Please copy every line of the records below that holds the word "from".

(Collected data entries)
· · · · ·
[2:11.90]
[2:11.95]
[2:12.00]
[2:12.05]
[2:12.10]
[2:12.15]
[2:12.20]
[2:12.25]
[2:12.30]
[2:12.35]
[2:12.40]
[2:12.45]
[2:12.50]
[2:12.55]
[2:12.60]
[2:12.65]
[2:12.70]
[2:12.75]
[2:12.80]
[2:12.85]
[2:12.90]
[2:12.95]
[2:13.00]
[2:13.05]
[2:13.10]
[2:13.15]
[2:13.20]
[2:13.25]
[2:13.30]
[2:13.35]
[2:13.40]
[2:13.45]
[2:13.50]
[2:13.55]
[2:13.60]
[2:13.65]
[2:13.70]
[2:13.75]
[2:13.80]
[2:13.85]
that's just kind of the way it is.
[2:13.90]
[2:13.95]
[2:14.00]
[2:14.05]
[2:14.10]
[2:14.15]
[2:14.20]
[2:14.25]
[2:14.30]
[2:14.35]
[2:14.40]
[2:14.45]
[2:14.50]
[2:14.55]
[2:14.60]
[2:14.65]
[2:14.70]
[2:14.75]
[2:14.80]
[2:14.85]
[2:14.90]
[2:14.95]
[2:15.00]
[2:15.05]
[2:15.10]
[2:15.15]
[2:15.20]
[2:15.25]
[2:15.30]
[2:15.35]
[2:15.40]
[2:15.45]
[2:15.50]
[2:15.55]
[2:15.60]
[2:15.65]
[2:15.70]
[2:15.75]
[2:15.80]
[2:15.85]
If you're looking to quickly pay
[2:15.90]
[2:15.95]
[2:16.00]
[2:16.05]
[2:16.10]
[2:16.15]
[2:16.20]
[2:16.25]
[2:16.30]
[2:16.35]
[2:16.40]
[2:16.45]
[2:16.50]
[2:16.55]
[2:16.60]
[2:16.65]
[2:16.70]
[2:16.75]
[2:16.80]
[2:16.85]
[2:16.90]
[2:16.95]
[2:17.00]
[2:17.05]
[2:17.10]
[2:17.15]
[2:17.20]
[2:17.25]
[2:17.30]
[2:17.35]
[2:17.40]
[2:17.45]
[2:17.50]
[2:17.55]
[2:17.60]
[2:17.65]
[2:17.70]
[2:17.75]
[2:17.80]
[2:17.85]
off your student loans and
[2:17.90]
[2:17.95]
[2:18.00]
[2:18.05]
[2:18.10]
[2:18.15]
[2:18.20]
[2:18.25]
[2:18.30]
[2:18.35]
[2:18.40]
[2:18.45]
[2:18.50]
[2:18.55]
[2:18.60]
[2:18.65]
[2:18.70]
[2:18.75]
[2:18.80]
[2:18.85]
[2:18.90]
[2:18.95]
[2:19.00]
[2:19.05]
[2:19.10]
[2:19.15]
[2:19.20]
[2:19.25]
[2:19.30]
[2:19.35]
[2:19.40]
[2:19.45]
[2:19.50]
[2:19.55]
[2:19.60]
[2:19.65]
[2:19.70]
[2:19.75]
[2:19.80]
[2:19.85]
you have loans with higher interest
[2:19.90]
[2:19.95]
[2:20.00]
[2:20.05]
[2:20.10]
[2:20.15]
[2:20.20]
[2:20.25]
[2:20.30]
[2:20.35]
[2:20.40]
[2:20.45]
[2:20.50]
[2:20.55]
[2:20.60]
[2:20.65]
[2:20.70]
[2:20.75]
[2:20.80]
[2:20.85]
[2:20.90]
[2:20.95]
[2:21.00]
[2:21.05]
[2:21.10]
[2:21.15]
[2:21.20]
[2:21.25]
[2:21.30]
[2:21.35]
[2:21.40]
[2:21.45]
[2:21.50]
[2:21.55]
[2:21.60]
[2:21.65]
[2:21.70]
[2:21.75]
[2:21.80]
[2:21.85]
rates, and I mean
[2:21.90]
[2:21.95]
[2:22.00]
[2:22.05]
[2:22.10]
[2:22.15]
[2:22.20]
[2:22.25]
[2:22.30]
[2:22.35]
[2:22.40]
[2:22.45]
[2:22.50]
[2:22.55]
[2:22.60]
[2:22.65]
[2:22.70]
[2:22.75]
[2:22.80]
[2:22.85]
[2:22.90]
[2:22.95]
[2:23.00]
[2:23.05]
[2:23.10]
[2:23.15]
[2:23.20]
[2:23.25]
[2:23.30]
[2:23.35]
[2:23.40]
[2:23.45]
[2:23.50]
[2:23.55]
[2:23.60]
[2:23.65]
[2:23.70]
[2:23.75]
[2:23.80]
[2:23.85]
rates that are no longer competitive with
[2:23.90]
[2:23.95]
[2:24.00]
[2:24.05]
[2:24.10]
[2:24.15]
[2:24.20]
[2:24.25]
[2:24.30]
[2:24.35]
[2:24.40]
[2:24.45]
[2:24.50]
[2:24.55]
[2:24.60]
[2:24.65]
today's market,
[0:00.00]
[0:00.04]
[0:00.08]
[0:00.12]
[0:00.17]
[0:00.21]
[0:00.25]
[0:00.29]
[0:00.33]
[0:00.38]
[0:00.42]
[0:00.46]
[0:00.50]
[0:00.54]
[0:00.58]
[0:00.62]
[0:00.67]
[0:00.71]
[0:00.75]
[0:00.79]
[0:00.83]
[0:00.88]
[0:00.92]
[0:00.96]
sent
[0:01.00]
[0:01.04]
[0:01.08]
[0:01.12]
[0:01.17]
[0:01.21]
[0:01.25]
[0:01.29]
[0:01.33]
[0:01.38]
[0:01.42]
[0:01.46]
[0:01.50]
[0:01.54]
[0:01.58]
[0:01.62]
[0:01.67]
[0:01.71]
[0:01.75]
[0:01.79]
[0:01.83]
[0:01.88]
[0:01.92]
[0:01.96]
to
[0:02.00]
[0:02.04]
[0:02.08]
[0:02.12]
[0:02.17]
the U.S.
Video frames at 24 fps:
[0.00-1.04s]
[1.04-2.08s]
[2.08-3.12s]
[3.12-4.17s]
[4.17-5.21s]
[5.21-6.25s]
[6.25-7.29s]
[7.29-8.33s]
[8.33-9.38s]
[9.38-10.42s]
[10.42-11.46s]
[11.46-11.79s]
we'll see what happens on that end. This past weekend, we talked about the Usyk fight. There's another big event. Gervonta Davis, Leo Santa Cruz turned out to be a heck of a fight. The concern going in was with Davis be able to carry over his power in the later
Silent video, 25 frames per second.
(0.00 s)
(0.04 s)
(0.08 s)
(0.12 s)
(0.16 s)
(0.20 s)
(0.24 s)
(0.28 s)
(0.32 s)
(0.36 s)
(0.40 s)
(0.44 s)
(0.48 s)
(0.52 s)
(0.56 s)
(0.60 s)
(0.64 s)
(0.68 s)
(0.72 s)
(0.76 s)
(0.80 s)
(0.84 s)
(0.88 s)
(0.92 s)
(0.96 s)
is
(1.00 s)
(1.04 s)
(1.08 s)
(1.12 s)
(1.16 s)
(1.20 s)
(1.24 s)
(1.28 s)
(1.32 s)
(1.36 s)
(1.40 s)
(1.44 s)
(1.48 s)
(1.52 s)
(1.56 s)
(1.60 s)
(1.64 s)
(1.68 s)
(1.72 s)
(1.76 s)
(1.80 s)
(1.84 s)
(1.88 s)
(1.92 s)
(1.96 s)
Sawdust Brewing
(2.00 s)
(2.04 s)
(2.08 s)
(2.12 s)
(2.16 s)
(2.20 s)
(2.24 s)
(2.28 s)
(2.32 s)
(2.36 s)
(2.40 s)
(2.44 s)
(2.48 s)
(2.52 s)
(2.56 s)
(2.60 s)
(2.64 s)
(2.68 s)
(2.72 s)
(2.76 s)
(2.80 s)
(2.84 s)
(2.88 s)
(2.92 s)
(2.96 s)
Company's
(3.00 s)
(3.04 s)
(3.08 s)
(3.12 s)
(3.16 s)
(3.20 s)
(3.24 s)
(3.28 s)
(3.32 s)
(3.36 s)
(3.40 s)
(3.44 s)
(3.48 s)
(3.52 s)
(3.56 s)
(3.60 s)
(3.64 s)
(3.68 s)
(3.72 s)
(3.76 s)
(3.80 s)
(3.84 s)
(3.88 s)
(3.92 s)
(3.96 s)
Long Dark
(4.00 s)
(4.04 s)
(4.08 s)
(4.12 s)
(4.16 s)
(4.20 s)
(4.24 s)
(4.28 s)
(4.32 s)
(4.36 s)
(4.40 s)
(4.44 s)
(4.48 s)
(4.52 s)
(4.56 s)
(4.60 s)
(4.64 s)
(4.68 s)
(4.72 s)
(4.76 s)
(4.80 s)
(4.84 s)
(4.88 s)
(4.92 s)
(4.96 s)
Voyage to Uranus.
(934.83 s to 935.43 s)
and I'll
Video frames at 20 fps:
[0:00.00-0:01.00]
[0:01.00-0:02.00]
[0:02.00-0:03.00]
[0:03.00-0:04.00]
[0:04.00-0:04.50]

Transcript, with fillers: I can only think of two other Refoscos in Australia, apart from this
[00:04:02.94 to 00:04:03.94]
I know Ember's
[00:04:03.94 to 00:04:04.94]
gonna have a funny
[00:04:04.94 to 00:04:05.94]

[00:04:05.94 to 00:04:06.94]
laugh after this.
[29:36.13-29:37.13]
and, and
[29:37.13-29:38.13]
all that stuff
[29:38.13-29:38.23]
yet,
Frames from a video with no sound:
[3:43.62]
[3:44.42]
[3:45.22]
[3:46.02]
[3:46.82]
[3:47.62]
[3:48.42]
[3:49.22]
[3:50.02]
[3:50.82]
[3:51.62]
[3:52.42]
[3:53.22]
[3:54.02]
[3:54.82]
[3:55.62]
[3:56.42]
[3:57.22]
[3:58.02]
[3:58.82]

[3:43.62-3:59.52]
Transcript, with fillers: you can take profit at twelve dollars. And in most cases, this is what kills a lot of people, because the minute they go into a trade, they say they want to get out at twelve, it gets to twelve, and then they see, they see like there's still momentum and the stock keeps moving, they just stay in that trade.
· · · · ·
* [RESPONSE]:
Transcript, with fillers: I can only think of two other Refoscos in Australia, apart from this
Frames from a video with no sound:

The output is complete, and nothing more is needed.